David’s Fame in Israel and His Friendship with Jonathan (1 Samuel 18:1-7)

We find in 1 Samuel 18 one of the great and enduring examples of friendship in the Scriptures. Though their backgrounds were dissimilar, David’s friendship with Jonathan, King Saul’s son, is a model of brotherly love and self-sacrifice (1 Samuel 18:1-4). 

David had proven himself in battles with the Philistines and was beloved by the men he led in battle. He had slain Goliath, the champion of the Philistines, and Jonathan had seen in him the faith and courage of one with whom he established a lifetime bond. We read, “Jonathan and David made a covenant because he loved him as his own soul” (1 Samuel 18:3). In a display of humility and patriotic fervor, “Jonathan stripped himself of the robe that was upon him and gave it to David, and his garments, even to his sword, and to his bow, and to his girdle” (1 Samuel 18:4). 

The shepherd of Bethlehem was no longer a shepherd or a mere court musician. He was the intimate friend of the prince of Israel, numbered among the king’s inner circle, and celebrated as a mighty warrior (1 Samuel 18:5-7).

King Saul’s Hatred and Fear of David (1 Samuel 18:8-27)

With the Spirit of the LORD upon him, David’s valor on the battlefield inspired songs of praise in Israel and provoked Saul to envy him and seek his death (1 Samuel 18:8-12). Yet, despite the growing animosity of the king, “David behaved himself wisely in all his ways; and the Lord was with him. 15Wherefore when Saul saw that he behaved himself very wisely, he was afraid of him. 16But all Israel and Judah loved David, because he went out and came in before them” (1 Samuel 18:14-16).

Remembering his promise to give a daughter to be the wife of the man who slew Goliath (1 Samuel 17:25), the king feigned friendship with David and offered his eldest daughter to be his wife (1 Samuel 18:17-19). That offer failed, perhaps because David realized he lacked the resources to honor the king with a dowry worthy of the royal family (1 Samuel 18:18). Later, when Saul understood his second daughter, Michal, “loved David” (1 Samuel 18:20), the sly king renewed his scheme. He hoped David might be slain when he required the deaths of a hundred Philistines as his gift to the king (1 Samuel 18:25). 
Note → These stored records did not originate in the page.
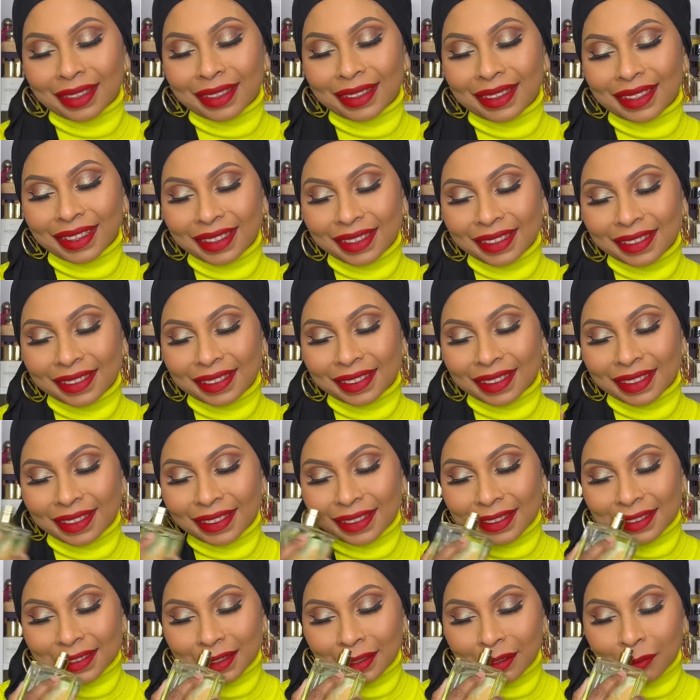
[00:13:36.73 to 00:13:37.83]
This
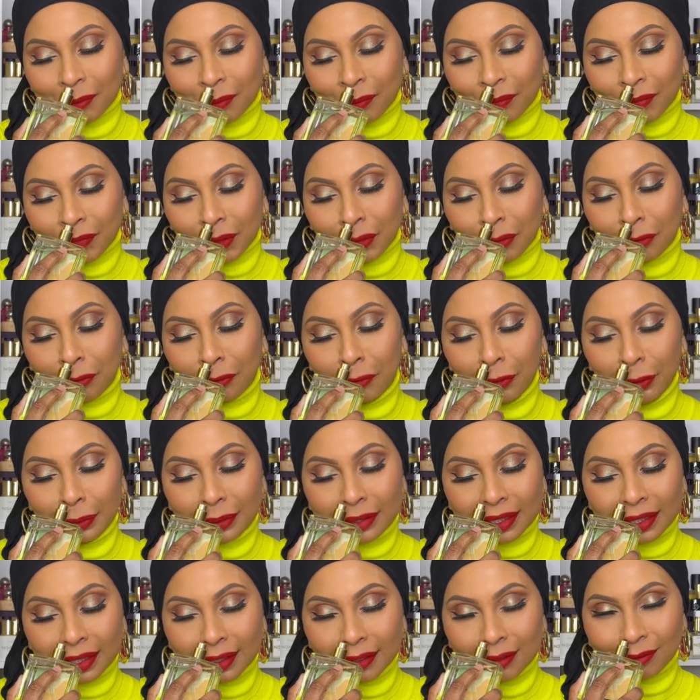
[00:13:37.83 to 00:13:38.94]
is
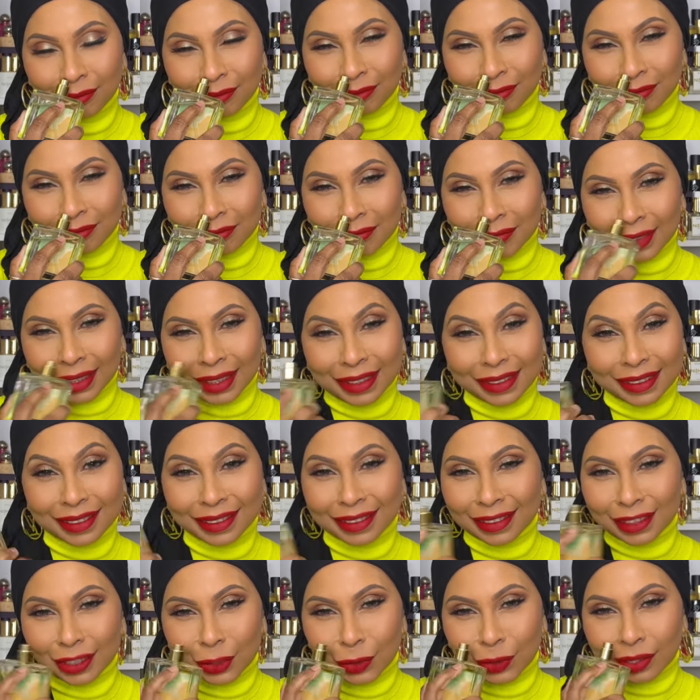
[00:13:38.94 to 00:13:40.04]
fruity, it's
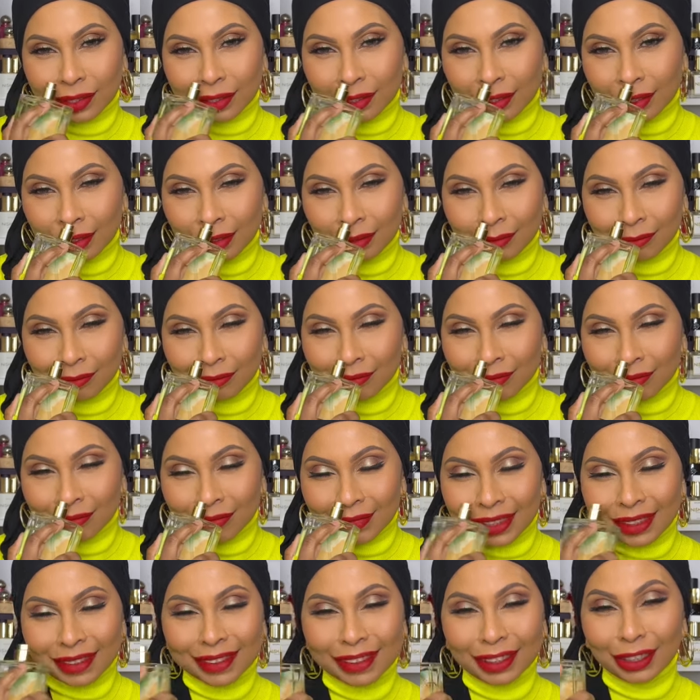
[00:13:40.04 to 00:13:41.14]
citrusy,
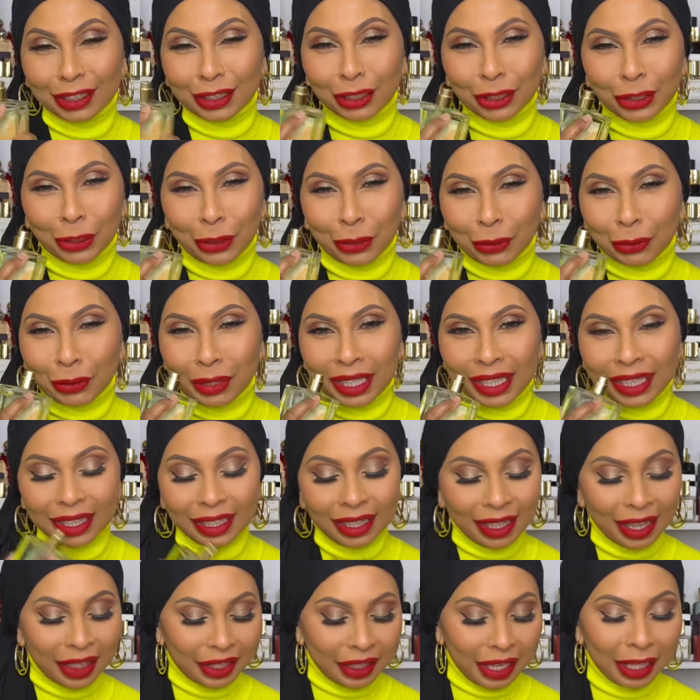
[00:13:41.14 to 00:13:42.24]
it's a little green.
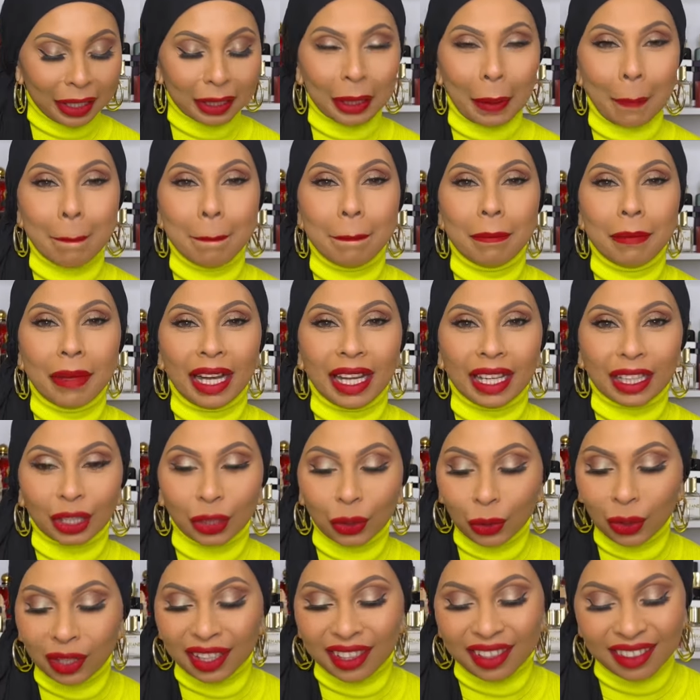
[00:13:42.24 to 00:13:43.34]
That
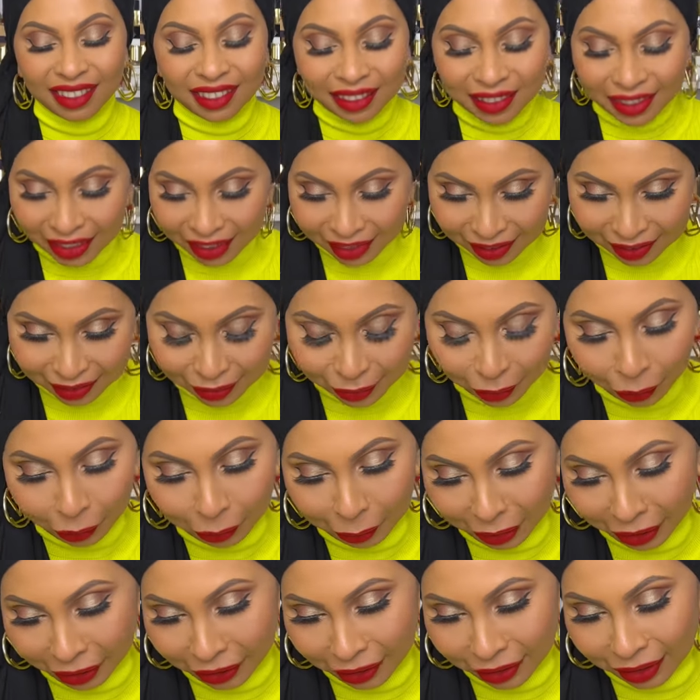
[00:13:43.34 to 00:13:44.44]
mango in this, oh
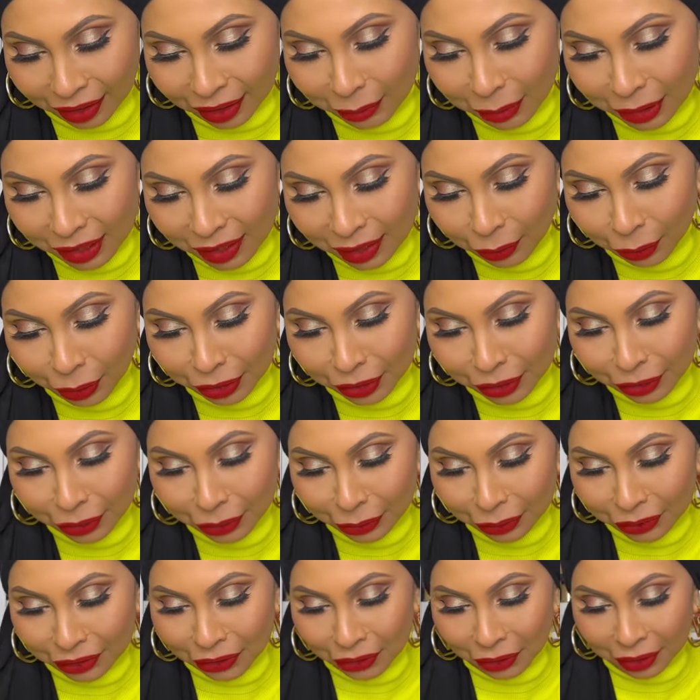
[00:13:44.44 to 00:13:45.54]
my God, let me see what the
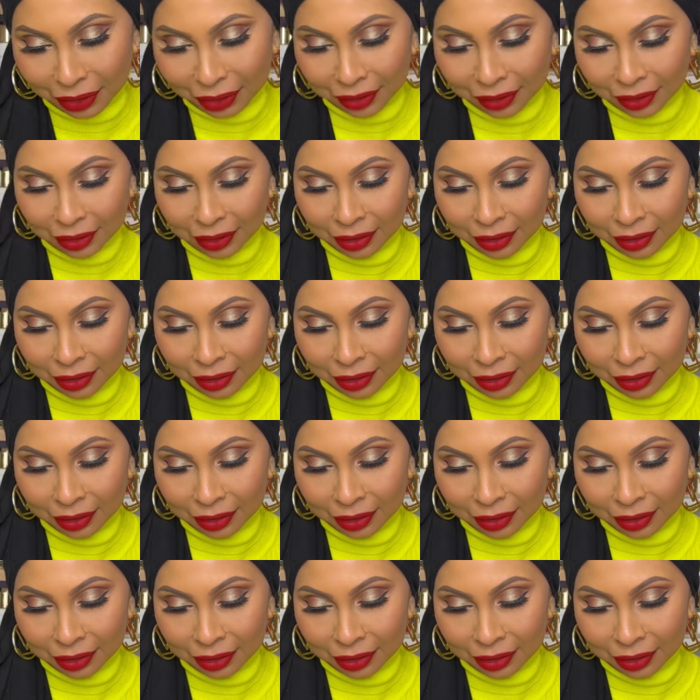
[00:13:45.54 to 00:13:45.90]
notes are.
David accepted the bloody proposal (1 Samuel 18:25-26) and promptly slew two hundred Philistines (1 Samuel 18:27), and “Saul gave him Michal his daughter to wife” (1 Samuel 18:27b). 

Closing thoughts:

In closing, let us take a moment and consider David’s integrity. We read that David “behaved himself more wisely than all the servants of Saul; so that his name was much set by” (1 Samuel 18:30). Surely, that should be the aspiration of all believers–that we would be, like David, men and women of faith whose godly character and integrity remain constant amid promotions or unfair demotions.